Покидая паб, Симона ждала, что он начнет уговаривать отвезти ее домой или хотя бы посадить на такси, и была готова наотрез отказаться от любого предложения. Все-таки ей необходимо возвращаться к нормальной жизни. Тем не менее она была уверена, что он по крайней мере настоит на том, чтобы проводить ее до конца переулка.

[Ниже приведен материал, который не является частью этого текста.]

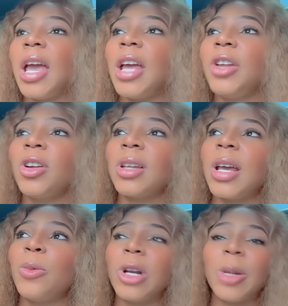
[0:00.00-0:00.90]
and you're
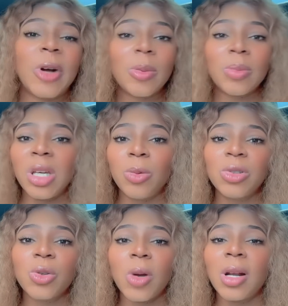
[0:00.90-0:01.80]
like what about me
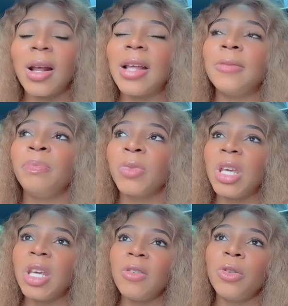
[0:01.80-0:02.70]
what's going on and
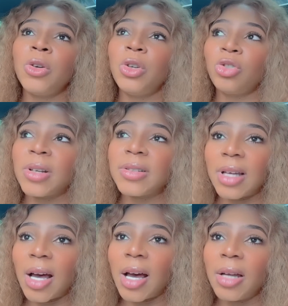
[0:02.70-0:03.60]
even though you trust
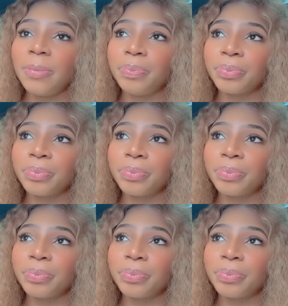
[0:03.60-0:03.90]
god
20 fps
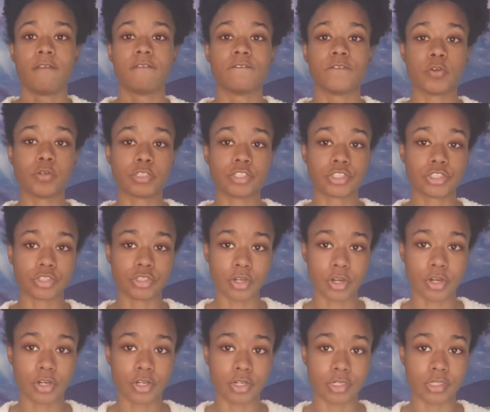For
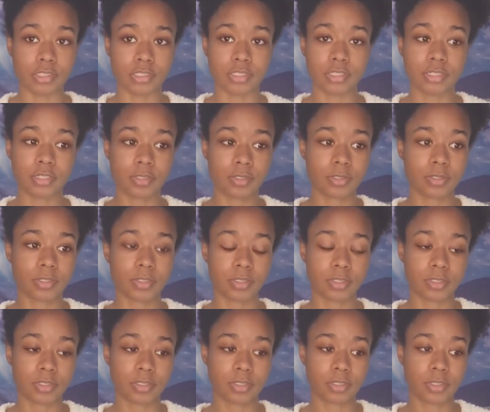starters,
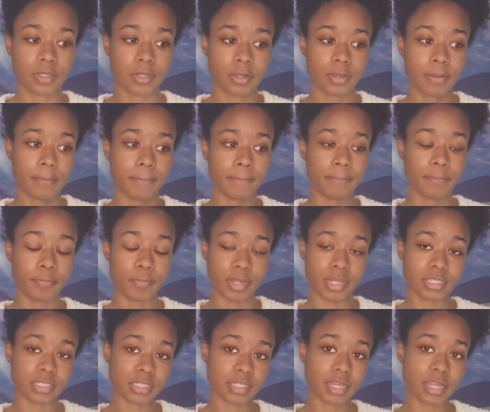
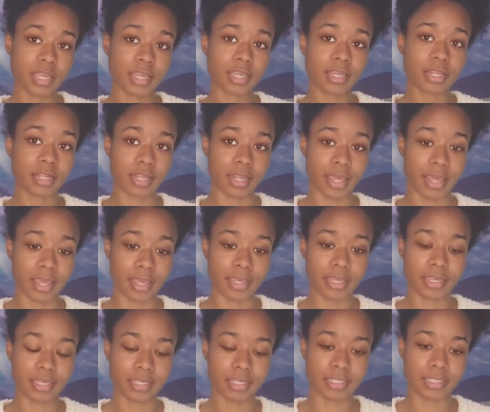Bentonite
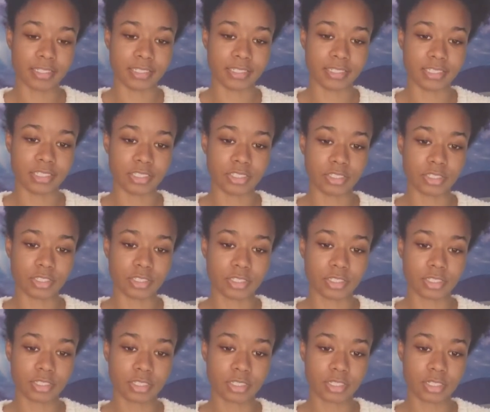clay is
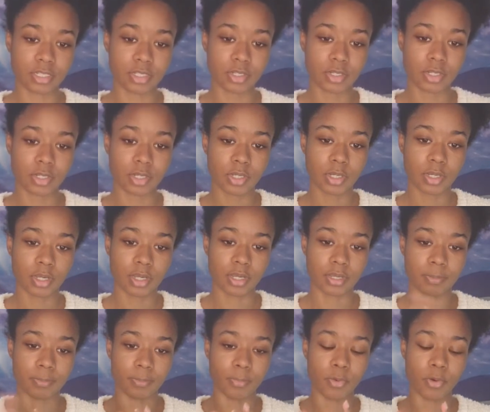
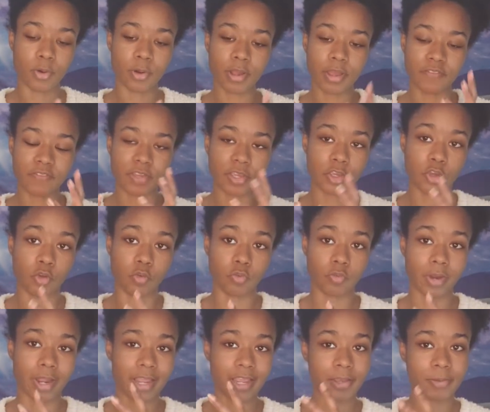more of a
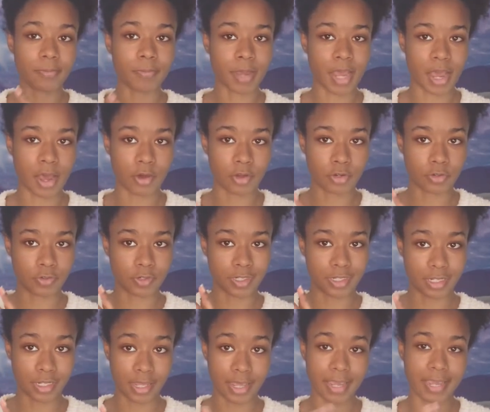gray powdery
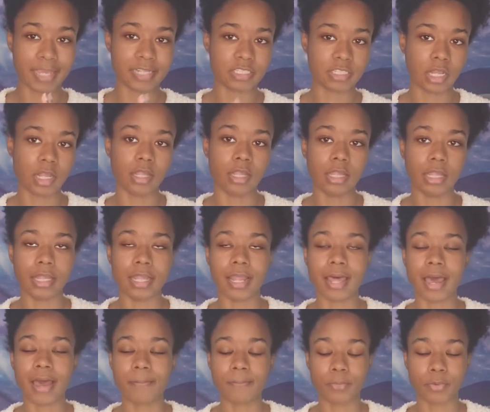clay. It's a
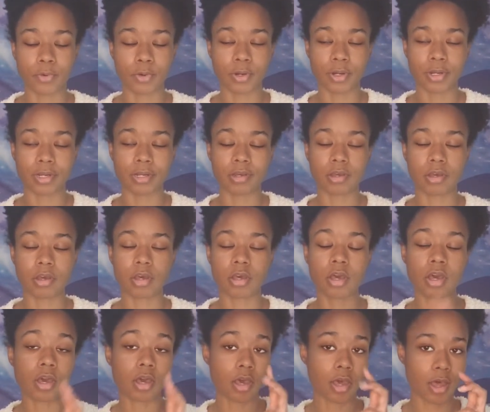lot more
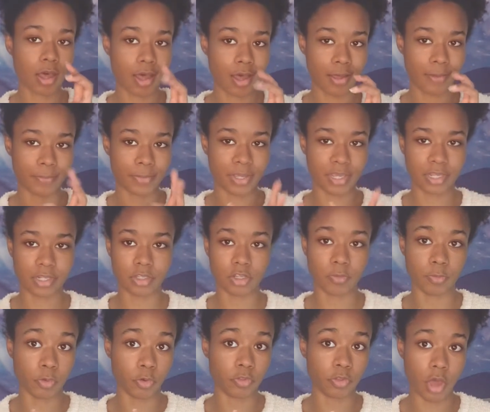common. They're
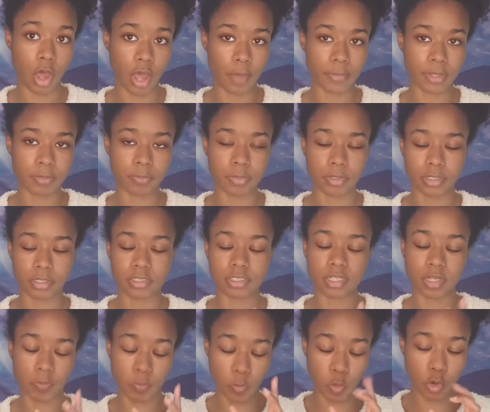both common, but it's
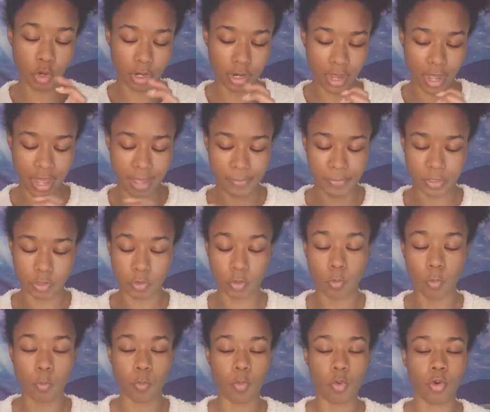more common or
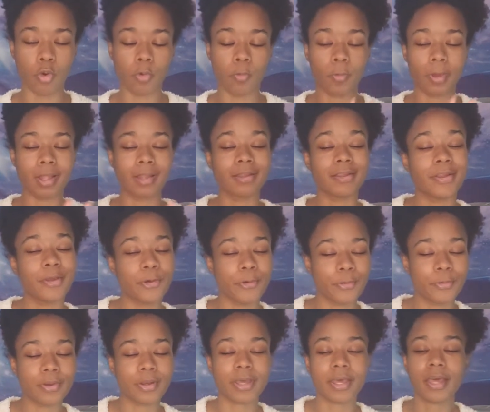more well known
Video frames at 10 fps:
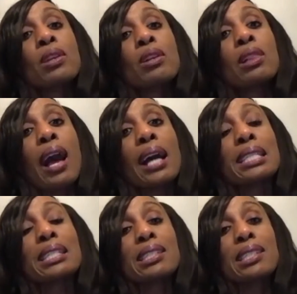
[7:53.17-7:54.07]

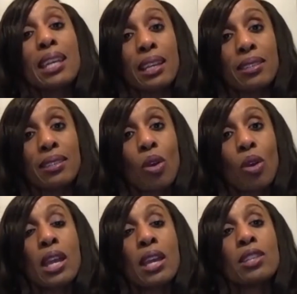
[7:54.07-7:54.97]
Class 6
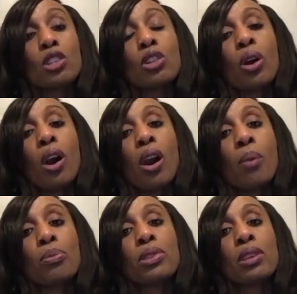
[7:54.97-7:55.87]
is
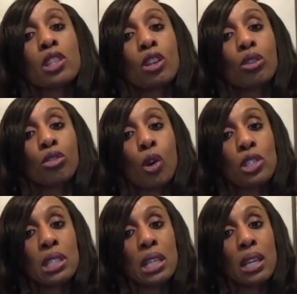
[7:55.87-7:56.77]
the
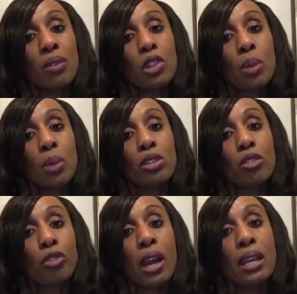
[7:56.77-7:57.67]
sclerosing
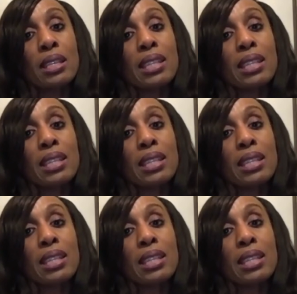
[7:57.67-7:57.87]
glomerulonephritis,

Однако оказалось, что и на этом фронте не последовало никакой борьбы. Симона была рада, но почему-то ей сделалось немного обидно.
— Ну ладно, — повторила она, прежде чем поняла, что уже это говорила.
Симона повернулась, чтобы уйти. С плеча ее свисала сумочка, которую она крепко прижимала к телу рукой. Это был подарок Бернадетт — как и лежавший внутри «самопальный» газовый баллончик. Симона совершила ошибку, выразив сомнение по поводу его эффективности, затем пришла в ужас, когда Бернадетт привела молочника Фредди и продемонстрировала эффект на нем. Мужчине потребовалось больше часа, чтобы восстановить зрение и душевный комфорт. Фредди сидел за кухонным столом, плакал горючими слезами и задыхался, пока Бернадетт уверяла, что он выполняет волю Господа.